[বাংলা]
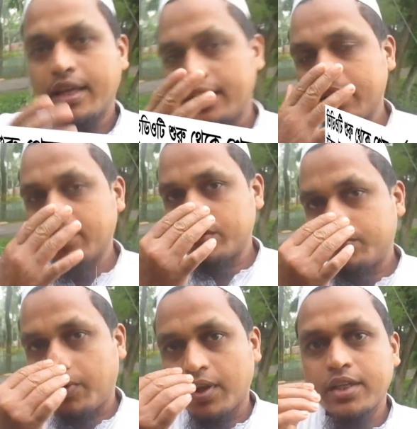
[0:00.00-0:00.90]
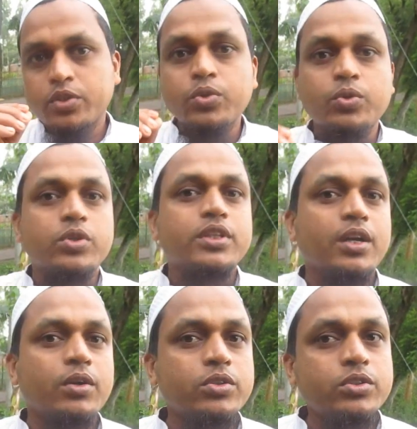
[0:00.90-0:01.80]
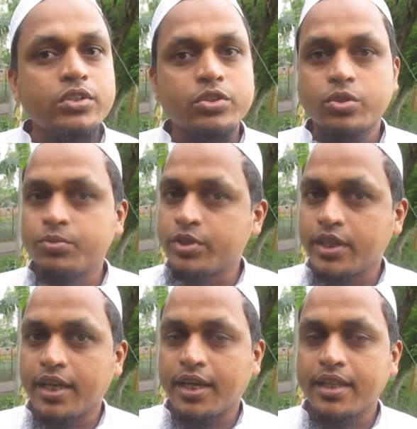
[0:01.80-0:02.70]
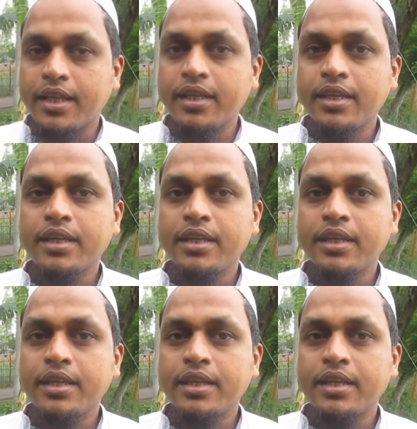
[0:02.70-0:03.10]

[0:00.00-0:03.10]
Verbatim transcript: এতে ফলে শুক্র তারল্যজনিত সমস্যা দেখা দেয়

==

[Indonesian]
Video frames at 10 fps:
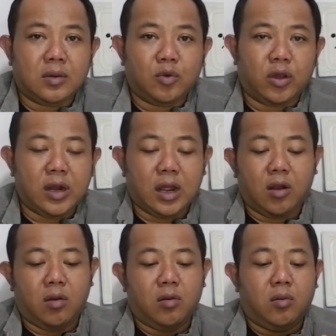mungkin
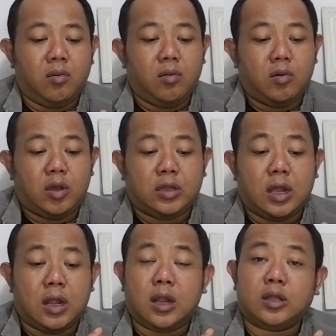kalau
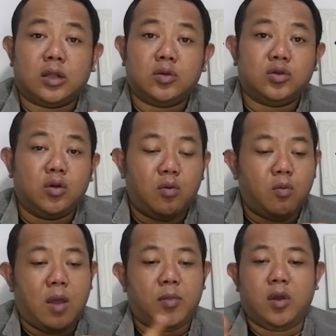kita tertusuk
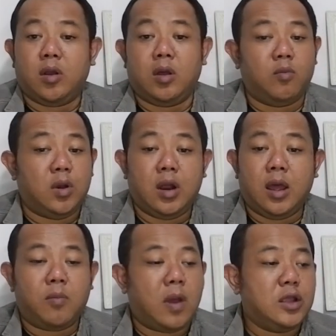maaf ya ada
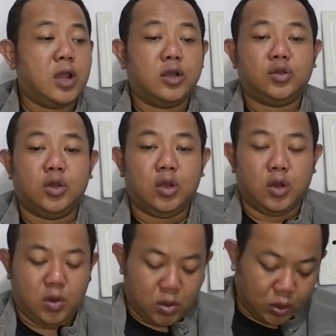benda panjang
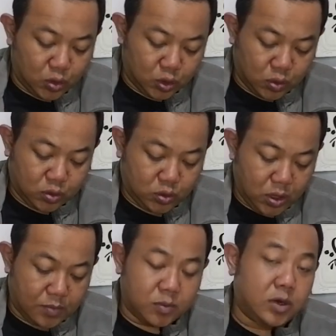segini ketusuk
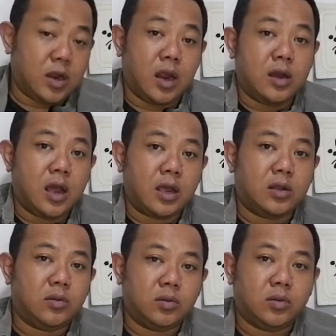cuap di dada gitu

» ASSIGNMENT
Repeat exactly the stretch of the listing above that starts with the line holding "[0:00.90-0:01.80]" and finishes with the line holding "Verbatim transcript: এতে", both included. Skip every picture.

» WRITTEN SOLUTION
[0:00.90-0:01.80]
[0:01.80-0:02.70]
[0:02.70-0:03.10]

[0:00.00-0:03.10]
Verbatim transcript: এতে ফলে শুক্র তারল্যজনিত সমস্যা দেখা দেয়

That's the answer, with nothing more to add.